:: PROVIDED RECORDS ::
+ + + +

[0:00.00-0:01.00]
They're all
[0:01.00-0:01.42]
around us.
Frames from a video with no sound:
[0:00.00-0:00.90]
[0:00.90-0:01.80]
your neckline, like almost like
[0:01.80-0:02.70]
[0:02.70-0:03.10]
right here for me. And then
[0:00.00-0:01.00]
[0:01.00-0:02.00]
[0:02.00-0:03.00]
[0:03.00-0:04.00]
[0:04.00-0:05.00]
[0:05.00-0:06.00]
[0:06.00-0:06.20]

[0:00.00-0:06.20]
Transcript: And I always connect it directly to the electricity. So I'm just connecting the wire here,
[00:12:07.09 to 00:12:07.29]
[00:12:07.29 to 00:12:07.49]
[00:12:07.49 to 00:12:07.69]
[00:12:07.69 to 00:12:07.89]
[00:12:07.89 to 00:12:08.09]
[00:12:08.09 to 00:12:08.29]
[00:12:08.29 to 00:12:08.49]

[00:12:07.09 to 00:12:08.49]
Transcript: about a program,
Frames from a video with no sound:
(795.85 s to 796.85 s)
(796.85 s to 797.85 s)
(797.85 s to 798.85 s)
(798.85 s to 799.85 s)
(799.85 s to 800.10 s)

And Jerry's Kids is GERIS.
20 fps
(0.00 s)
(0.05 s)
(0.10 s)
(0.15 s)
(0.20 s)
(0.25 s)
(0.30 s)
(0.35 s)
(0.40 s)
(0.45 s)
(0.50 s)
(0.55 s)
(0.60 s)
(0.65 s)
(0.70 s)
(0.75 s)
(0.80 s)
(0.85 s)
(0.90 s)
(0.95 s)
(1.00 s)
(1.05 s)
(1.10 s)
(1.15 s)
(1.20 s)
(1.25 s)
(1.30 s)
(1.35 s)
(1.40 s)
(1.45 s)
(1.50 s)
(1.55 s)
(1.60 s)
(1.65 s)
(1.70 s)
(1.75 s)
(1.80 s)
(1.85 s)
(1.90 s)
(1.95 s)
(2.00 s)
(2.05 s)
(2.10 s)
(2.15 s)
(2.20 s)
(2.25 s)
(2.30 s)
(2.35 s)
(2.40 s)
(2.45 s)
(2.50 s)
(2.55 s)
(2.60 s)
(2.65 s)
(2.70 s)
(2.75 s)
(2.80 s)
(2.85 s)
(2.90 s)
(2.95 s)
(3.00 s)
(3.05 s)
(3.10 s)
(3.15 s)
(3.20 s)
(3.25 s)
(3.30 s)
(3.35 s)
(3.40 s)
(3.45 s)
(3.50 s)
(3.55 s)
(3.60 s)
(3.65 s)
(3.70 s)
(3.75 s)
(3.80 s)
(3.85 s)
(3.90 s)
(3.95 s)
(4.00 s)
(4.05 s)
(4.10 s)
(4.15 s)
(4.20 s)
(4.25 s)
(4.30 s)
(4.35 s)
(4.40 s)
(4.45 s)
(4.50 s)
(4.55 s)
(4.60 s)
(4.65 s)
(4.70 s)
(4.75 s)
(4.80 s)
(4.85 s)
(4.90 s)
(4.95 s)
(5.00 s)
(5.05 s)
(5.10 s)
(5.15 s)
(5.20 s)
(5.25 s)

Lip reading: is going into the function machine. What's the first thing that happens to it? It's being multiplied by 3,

+ + + +

:: DIRECTIONS FOR THIS TASK ::
The records given above are to be repeated in full, exactly.

:: RESULT FOR THIS EXERCISE ::
[0:00.00-0:01.00]
They're all
[0:01.00-0:01.42]
around us.
Frames from a video with no sound:
[0:00.00-0:00.90]
[0:00.90-0:01.80]
your neckline, like almost like
[0:01.80-0:02.70]
[0:02.70-0:03.10]
right here for me. And then
[0:00.00-0:01.00]
[0:01.00-0:02.00]
[0:02.00-0:03.00]
[0:03.00-0:04.00]
[0:04.00-0:05.00]
[0:05.00-0:06.00]
[0:06.00-0:06.20]

[0:00.00-0:06.20]
Transcript: And I always connect it directly to the electricity. So I'm just connecting the wire here,
[00:12:07.09 to 00:12:07.29]
[00:12:07.29 to 00:12:07.49]
[00:12:07.49 to 00:12:07.69]
[00:12:07.69 to 00:12:07.89]
[00:12:07.89 to 00:12:08.09]
[00:12:08.09 to 00:12:08.29]
[00:12:08.29 to 00:12:08.49]

[00:12:07.09 to 00:12:08.49]
Transcript: about a program,
Frames from a video with no sound:
(795.85 s to 796.85 s)
(796.85 s to 797.85 s)
(797.85 s to 798.85 s)
(798.85 s to 799.85 s)
(799.85 s to 800.10 s)

And Jerry's Kids is GERIS.
20 fps
(0.00 s)
(0.05 s)
(0.10 s)
(0.15 s)
(0.20 s)
(0.25 s)
(0.30 s)
(0.35 s)
(0.40 s)
(0.45 s)
(0.50 s)
(0.55 s)
(0.60 s)
(0.65 s)
(0.70 s)
(0.75 s)
(0.80 s)
(0.85 s)
(0.90 s)
(0.95 s)
(1.00 s)
(1.05 s)
(1.10 s)
(1.15 s)
(1.20 s)
(1.25 s)
(1.30 s)
(1.35 s)
(1.40 s)
(1.45 s)
(1.50 s)
(1.55 s)
(1.60 s)
(1.65 s)
(1.70 s)
(1.75 s)
(1.80 s)
(1.85 s)
(1.90 s)
(1.95 s)
(2.00 s)
(2.05 s)
(2.10 s)
(2.15 s)
(2.20 s)
(2.25 s)
(2.30 s)
(2.35 s)
(2.40 s)
(2.45 s)
(2.50 s)
(2.55 s)
(2.60 s)
(2.65 s)
(2.70 s)
(2.75 s)
(2.80 s)
(2.85 s)
(2.90 s)
(2.95 s)
(3.00 s)
(3.05 s)
(3.10 s)
(3.15 s)
(3.20 s)
(3.25 s)
(3.30 s)
(3.35 s)
(3.40 s)
(3.45 s)
(3.50 s)
(3.55 s)
(3.60 s)
(3.65 s)
(3.70 s)
(3.75 s)
(3.80 s)
(3.85 s)
(3.90 s)
(3.95 s)
(4.00 s)
(4.05 s)
(4.10 s)
(4.15 s)
(4.20 s)
(4.25 s)
(4.30 s)
(4.35 s)
(4.40 s)
(4.45 s)
(4.50 s)
(4.55 s)
(4.60 s)
(4.65 s)
(4.70 s)
(4.75 s)
(4.80 s)
(4.85 s)
(4.90 s)
(4.95 s)
(5.00 s)
(5.05 s)
(5.10 s)
(5.15 s)
(5.20 s)
(5.25 s)

Lip reading: is going into the function machine. What's the first thing that happens to it? It's being multiplied by 3,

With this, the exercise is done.